【事例6】本業補完ビジネスを立ち上げ財務体質を改善したDM製作会社

1.背景・課題

大宮市内にあるDM製作の広告業で年商1億4千万円。社員数は7名。

借入金4,000万円(すべて銀行借入)年々増加するインターネット広告へのシフトによって、出稿量の低下、売上が年々減少。同時に案件単価も減少し、利益を圧迫していました。

手元現金は減り続けており、このまま銀行返済を続けると2年で枯渇することが判明。早急な対策と実行が必要でした。

2.対策

内部経理スタッフと税理士によって試算表作成など経理処理は問題なく行われていましたが、資金繰りに関するマネジメント機能が不在でした。

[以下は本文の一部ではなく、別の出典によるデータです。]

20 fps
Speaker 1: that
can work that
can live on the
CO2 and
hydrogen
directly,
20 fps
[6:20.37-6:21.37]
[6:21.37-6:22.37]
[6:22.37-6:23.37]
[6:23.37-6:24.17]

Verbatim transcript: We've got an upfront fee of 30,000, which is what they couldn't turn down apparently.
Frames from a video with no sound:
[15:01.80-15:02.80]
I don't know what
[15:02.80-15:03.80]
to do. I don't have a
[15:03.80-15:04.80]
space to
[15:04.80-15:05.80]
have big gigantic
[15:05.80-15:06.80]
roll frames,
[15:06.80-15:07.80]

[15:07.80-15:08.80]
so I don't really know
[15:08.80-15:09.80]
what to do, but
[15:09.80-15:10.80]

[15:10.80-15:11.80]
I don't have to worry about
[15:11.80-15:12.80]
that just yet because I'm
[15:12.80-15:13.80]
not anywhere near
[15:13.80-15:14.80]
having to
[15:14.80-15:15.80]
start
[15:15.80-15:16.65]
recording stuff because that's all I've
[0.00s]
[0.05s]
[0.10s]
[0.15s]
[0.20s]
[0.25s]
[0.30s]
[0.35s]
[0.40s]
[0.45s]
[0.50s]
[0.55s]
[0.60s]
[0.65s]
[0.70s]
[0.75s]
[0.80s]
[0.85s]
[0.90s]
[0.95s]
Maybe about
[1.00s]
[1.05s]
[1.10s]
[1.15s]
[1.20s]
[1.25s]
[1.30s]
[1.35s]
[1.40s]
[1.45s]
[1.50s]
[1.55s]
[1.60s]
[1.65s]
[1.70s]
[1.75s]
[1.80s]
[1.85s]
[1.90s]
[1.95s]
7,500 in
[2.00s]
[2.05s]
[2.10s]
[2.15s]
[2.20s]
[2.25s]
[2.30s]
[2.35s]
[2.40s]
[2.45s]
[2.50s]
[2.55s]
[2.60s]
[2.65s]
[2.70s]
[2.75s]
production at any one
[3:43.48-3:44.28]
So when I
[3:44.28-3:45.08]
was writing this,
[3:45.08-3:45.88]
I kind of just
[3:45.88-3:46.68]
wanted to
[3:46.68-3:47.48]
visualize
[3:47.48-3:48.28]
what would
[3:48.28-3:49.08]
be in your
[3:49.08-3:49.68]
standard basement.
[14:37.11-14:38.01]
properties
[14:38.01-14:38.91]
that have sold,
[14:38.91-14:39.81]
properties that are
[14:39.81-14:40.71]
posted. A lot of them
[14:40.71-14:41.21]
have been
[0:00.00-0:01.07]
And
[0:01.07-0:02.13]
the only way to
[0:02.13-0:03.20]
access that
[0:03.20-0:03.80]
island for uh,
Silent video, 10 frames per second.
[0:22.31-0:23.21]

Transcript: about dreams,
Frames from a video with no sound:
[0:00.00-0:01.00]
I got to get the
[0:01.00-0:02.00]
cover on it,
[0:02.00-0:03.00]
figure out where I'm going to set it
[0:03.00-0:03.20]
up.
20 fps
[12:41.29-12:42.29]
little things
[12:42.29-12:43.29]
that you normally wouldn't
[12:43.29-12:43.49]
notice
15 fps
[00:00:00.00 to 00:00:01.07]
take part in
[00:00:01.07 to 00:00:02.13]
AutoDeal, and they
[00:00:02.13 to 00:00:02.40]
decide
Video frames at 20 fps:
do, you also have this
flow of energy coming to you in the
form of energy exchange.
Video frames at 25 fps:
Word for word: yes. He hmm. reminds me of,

こうした状況を踏まえ、次の2点の対策を提案しました。

  1. 資金繰りマネジメントの実行と定着
  2. 本業補完用の新規ビジネスの構築

2−1.財務リストラ

まず、徹底したキャッシュ・フローの改善を進めました。DM製作にかかる原価はすでに削減の余地がなかったため、売上総利益から下、販管費を中心に見直しを図りました。

銀行返済は月額50万円ほどだったため、返済は継続。

追加融資の道を残すことにしました。返済原資を生み出すために、オフィス移転による固定費削減を皮切りに、貸借物件の解約、諸団体に支払う月額会費、その他毎月の引き落とし一覧を精査。販売管理費全体の見直しを進めました。

これらによって月額で65万円程度のコスト圧縮が実現。銀行返済を継続しても、手元キャッシュが減らない状態となりました。

コスト圧縮策がある程度進んだところで、日繰り及び月次資金繰り表の作成、予実管理などに取り掛かりました。

必要な作成ツールをすべて提供し、できる限り業務負担の増加を招かないように着手しました。

2−2.新規ビジネス

DM製作、広告製作に関するノウハウを活かすため、インターネット広告への参入を計画しました。ただし、単純に製作請負で進めても十分な売上は見込めないため、「両建て」で収益が上がる道を模索。

外部資本を流用した形で、WEBでのオンラインセミナー事業を立案。月次で必要となる運転資金を踏まえつつ、初期最大投資額を400万円と設定し、既存のオンラインセミナーと一線を画した営業向けの有料講座を開始しました。

「両建て」の意味合いは、オンラインセミナーそのものとWEBサイト上での広告収入の2箇所に収益の柱を分散することです。

これによって、オンラインセミナー自体の価格を一定程度安価にでき、結果集客につながる仕組みができつつあります。

3.結果

新規ビジネスによる本業の収益補完は道半ばですが、改善の1stフェーズである固定費削減と販管費の精査によって年間で800万円程度安定して残るようになりました。

引き続き、新規ビジネスの推進を進めつつ、さらにキャッシュ・フロー改善を図る計画です。